Tampoco fue sencillo ajustar el trabajo colectivo de un equipo de cine -aunque tan sólo fuera de ocho personas- a la cadencia de un trabajo solitario. Dice el cineasta: "La relación de Antonio con el árbol era una relación solitaria, que se modificaba sustancialmente a partir del momento en que junto a él había una cámara rodando. Aunque procuré que su presencia fuera lo más discreta posible, es un fenómeno imposible de evitar. Y que de algún modo hay que aceptar. Ahí está, en parte, la explicación de algunas de las imágenes últimas de la película".
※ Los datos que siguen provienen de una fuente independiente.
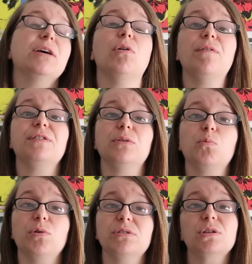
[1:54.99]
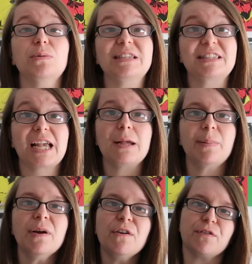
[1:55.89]
They'll often want to escape
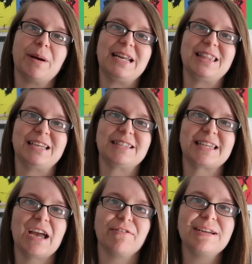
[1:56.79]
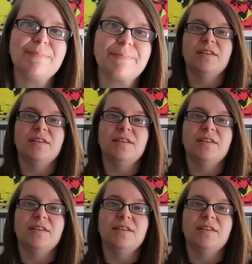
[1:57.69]
from anything scary.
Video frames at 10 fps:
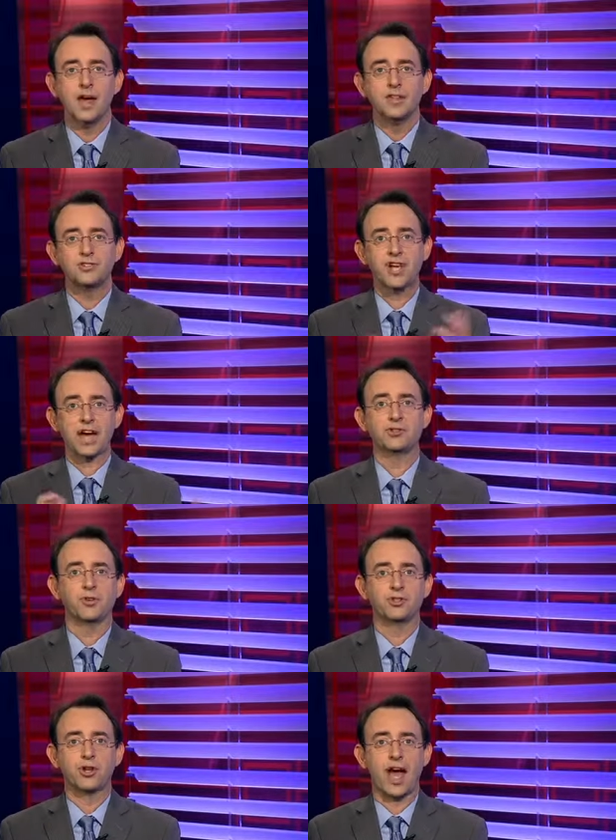The
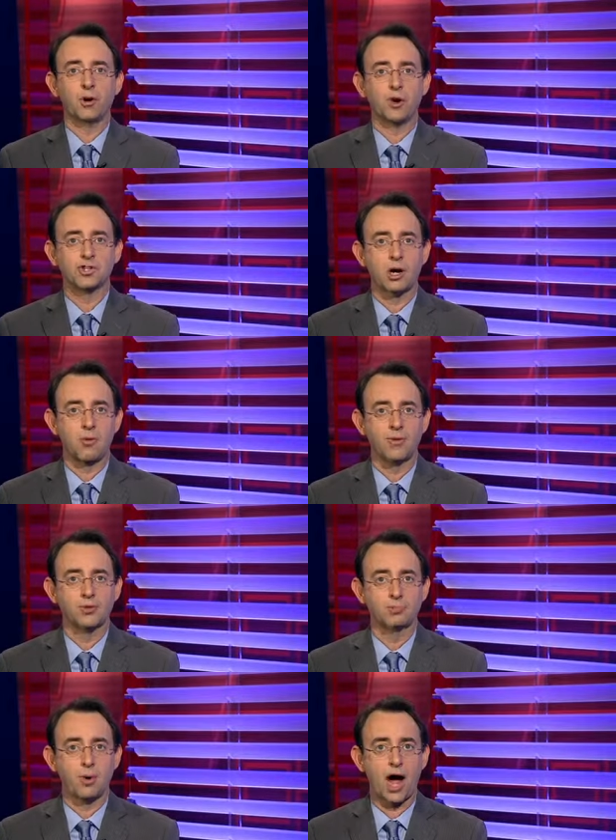Jacksonville Jaguars come off
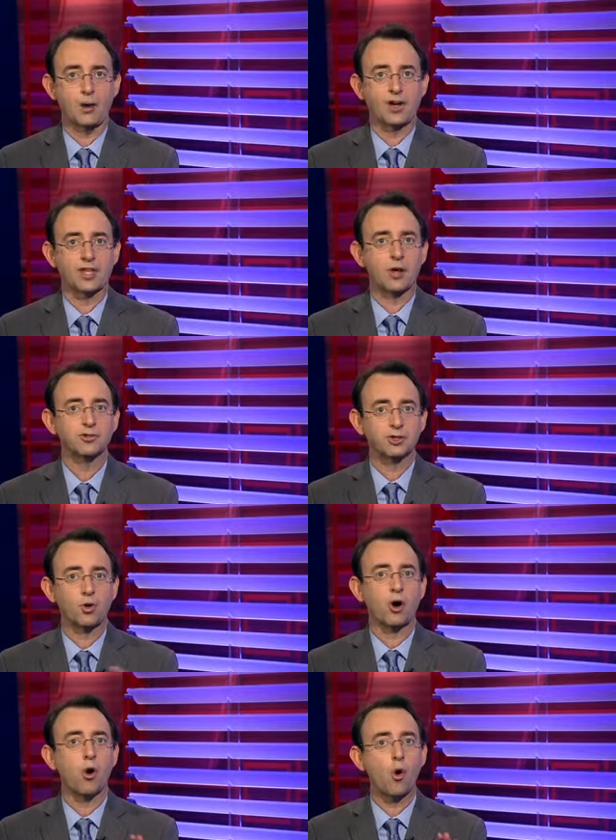their bye week. They don't
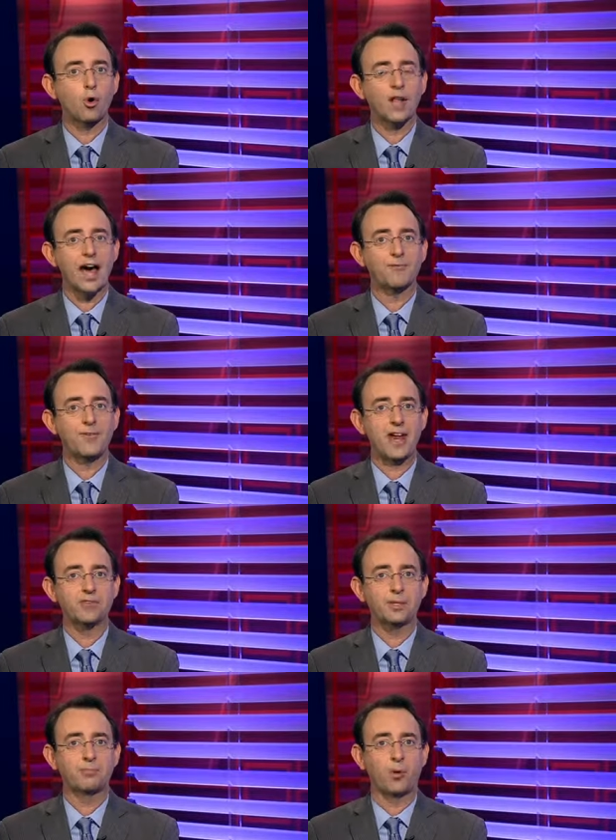score a whole lot of
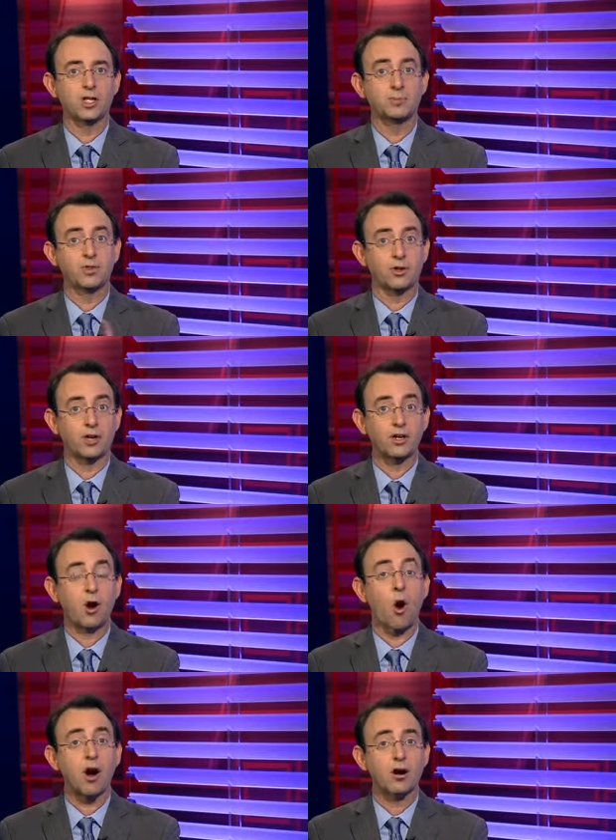fantasy points, but there
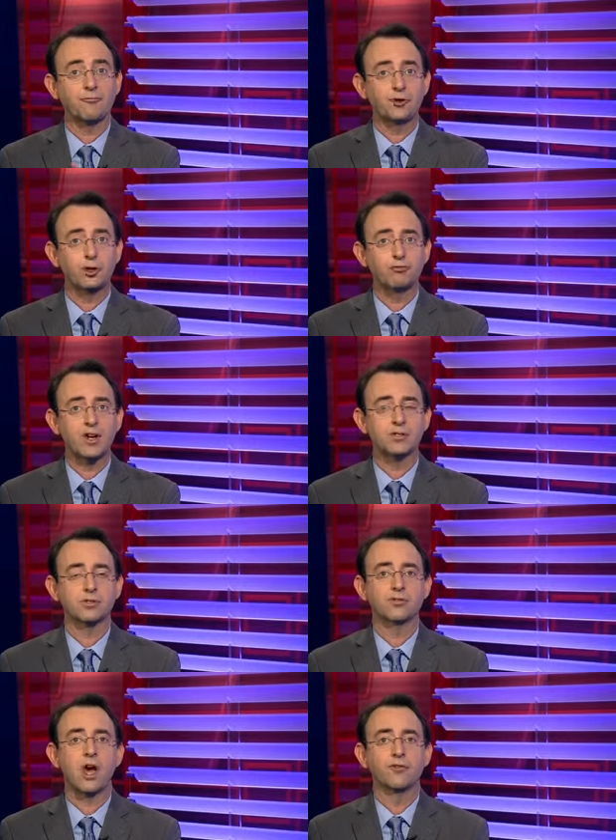are a few
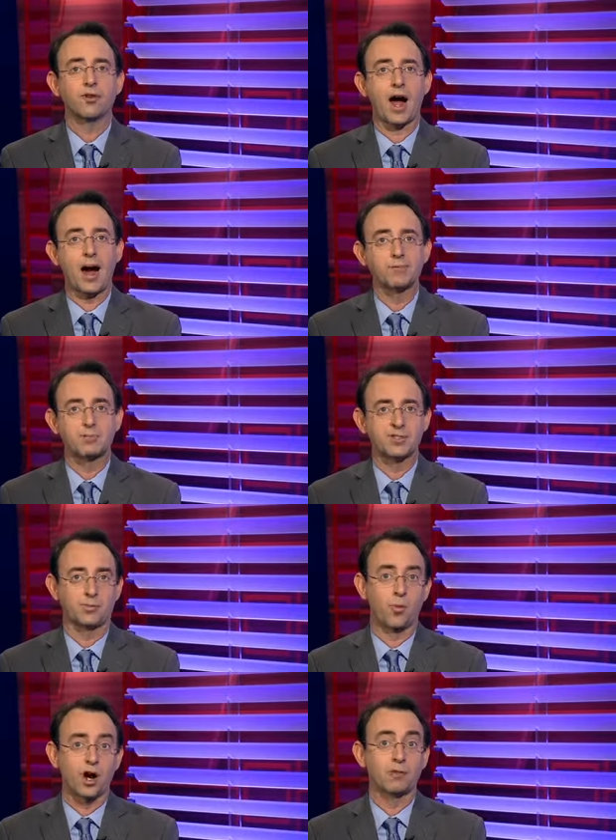reasons for
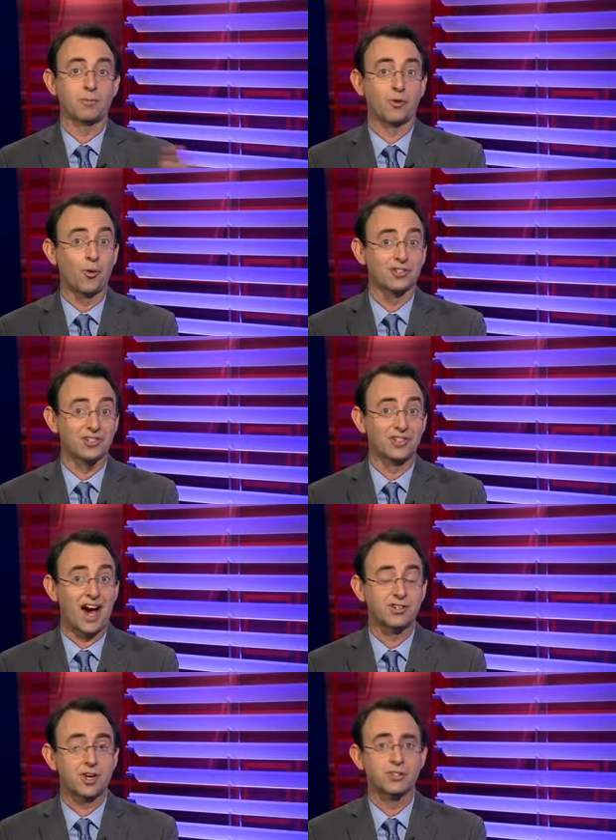optimism. One of them, of course, is
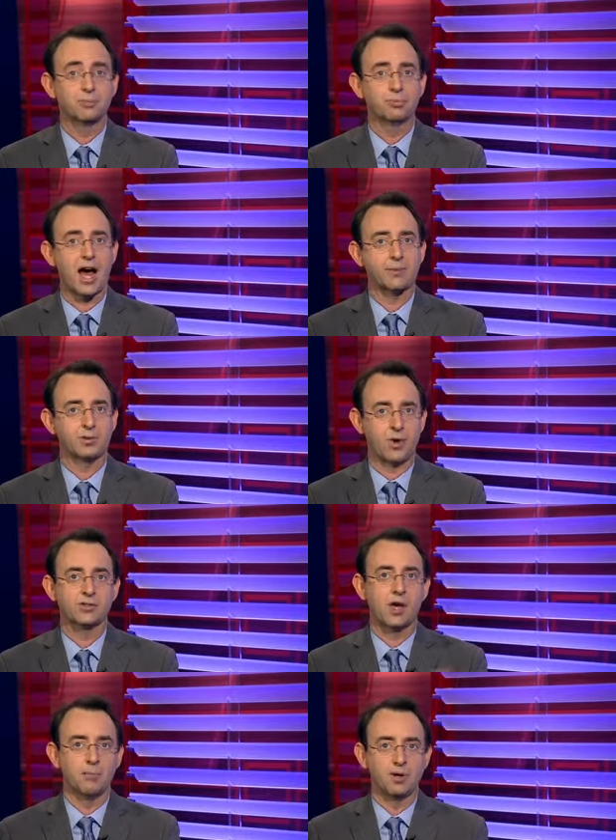not Justin Blackmon, who has
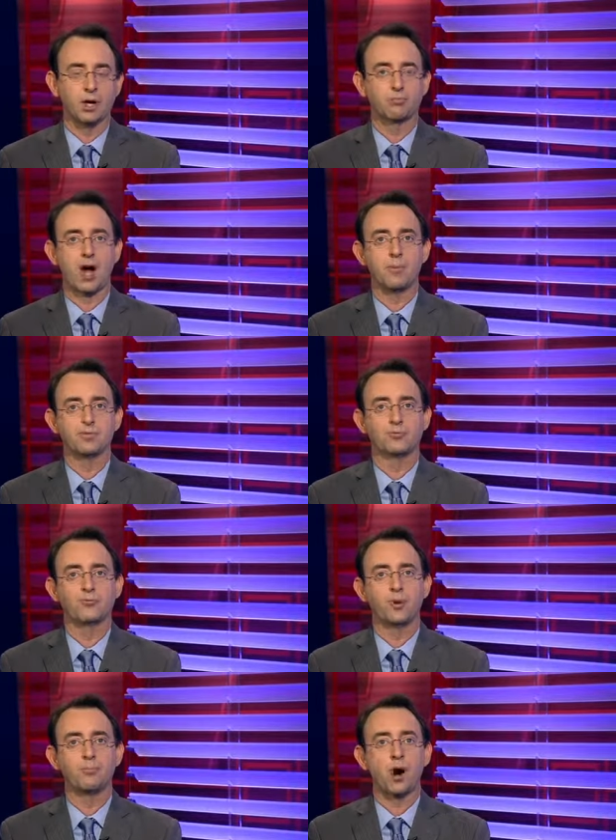bigger problems in
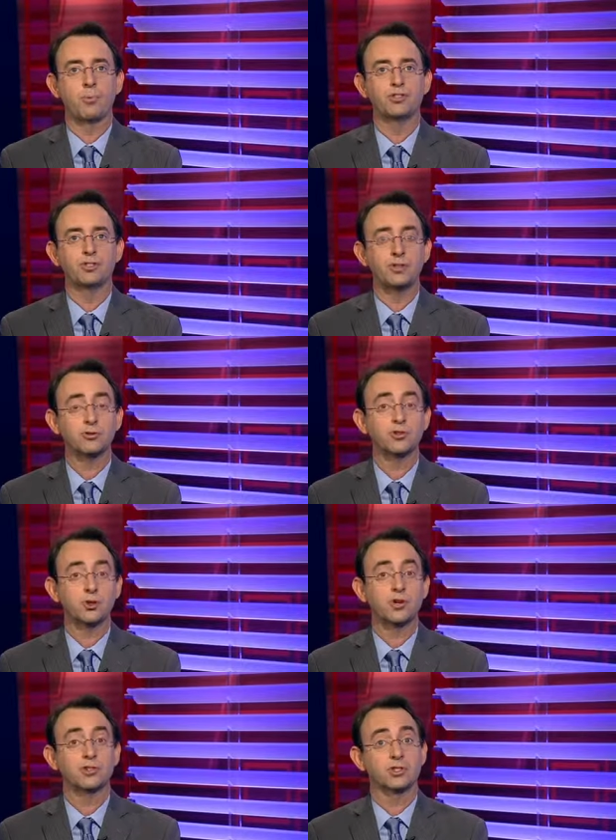football, but Cecil
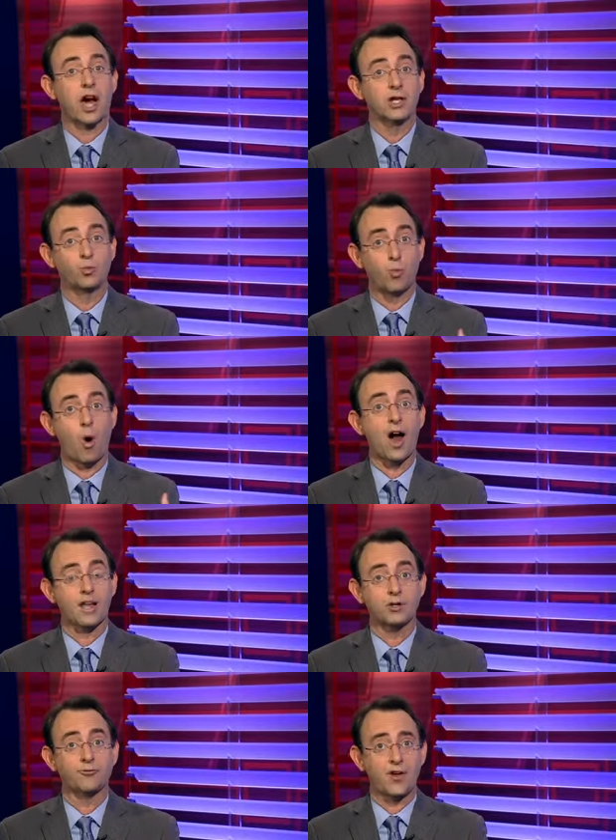Shorts is a guy you want
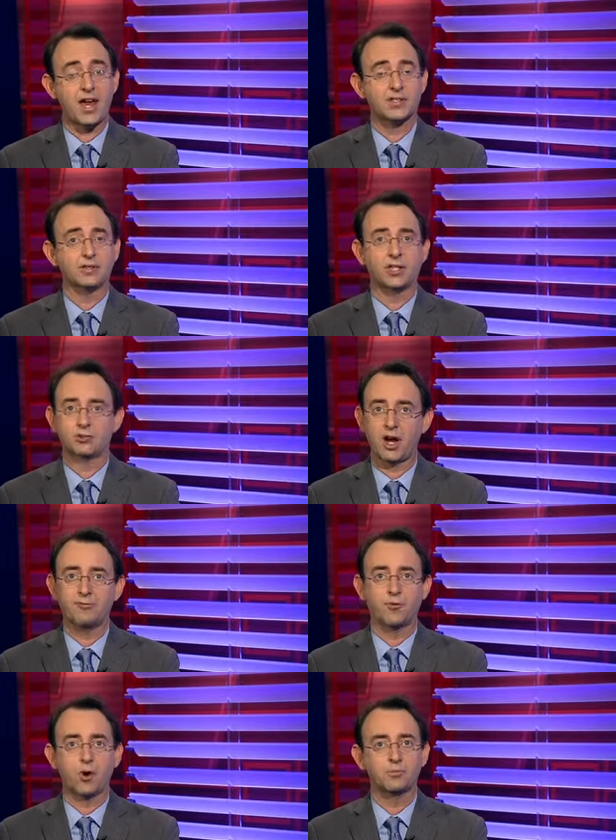in your fantasy league. Trade
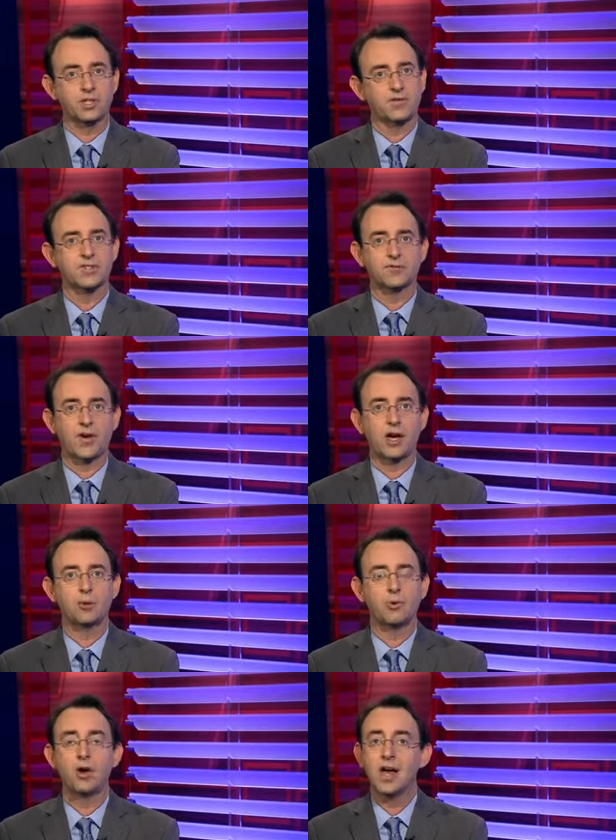for him, see if he's
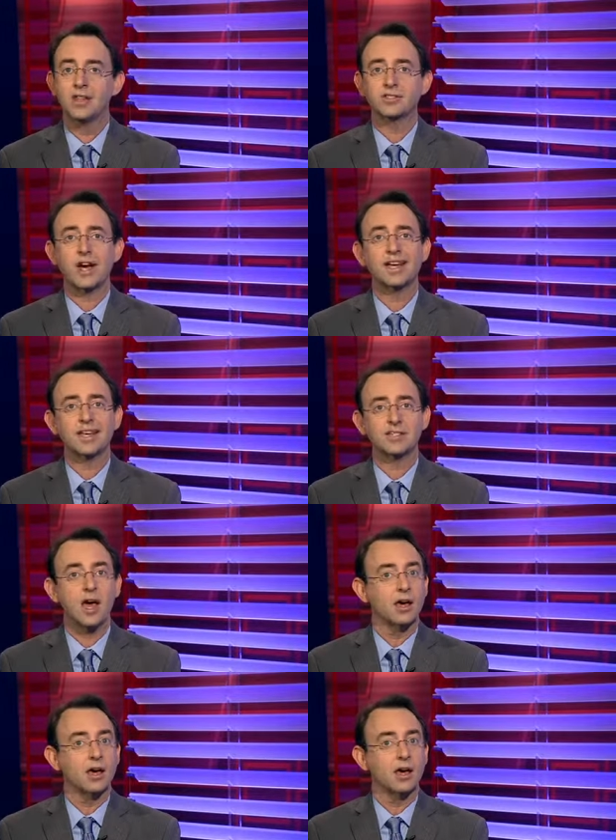available. This guy gets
Víctor Erice habla pausadamente, con voz susurrada, con gravedad y seriedad: "estilo de Antonio está basado en la exactitud. Introducir en su pintura del árbol un efecto de sol resultaba muy problemático. Los rayos del sol daban directamente en el membrillero de una manera fugaz, durante dos cortos espacios de tiempo, uno por la mañana y otro por la tarde. Antonio dice que nunca ha pintado un frutal al sol. Es un tema que presenta grandes dificultades, sobre todo en la época en que rodábamos la película. Y la manera en que Antonio se planteó esa tentativa fue de las cosas que más llamaron mi atención. Porque lo hizo con una tensión razonable, sin darle mayor importancia. Una actitud que me parece llena de sabiduría".

"Envidio al pintor", dice el cineasta. "El ojo humano es maravilloso. Y las manos. La pintura está en los orígenes de la cultura y la civilización. Antonio López, en cierto modo, está mucho más cerca del hombre de Altamira que yo, eso es evidente y dicho sea con humor. El cine tiene un poquito menos de un siglo de existencia y, sin embargo... A veces tengo la sensación de que es un lenguaje, sobre todo, de la decadencia. Esto viene a cuento porque, en una ocasión, durante el rodaje de la película, Antonio y yo hablamos de la rapidez con que el cine ha envejecido, sobre todo si lo comparamos con otros lenguajes, consumiendo etapas a una velocidad vertiginosa".

Erice recuerda lo que Antonio López le dijo en aquella ocasión: "Lo que pasa, Víctor, es que el cine nació cuando el hombre ya era muy viejo". El cineasta comparte esta idea del pintor: "Es cierto", dice. "Aun sintiéndolo, yo nunca había llegado a expresarlo de una forma tan clara. La frase de Antonio me impresionó. Refleja algo en lo que he pensado con frecuencia. Es muy curioso. Porque siempre se presenta al cine bajo una imagen positiva, juvenil, apolínea. Y, sin embargo, el cine se muestra especialmente capacitado para captar todo aquello que se desvanece, lo más fugitivo que existe: el tiempo."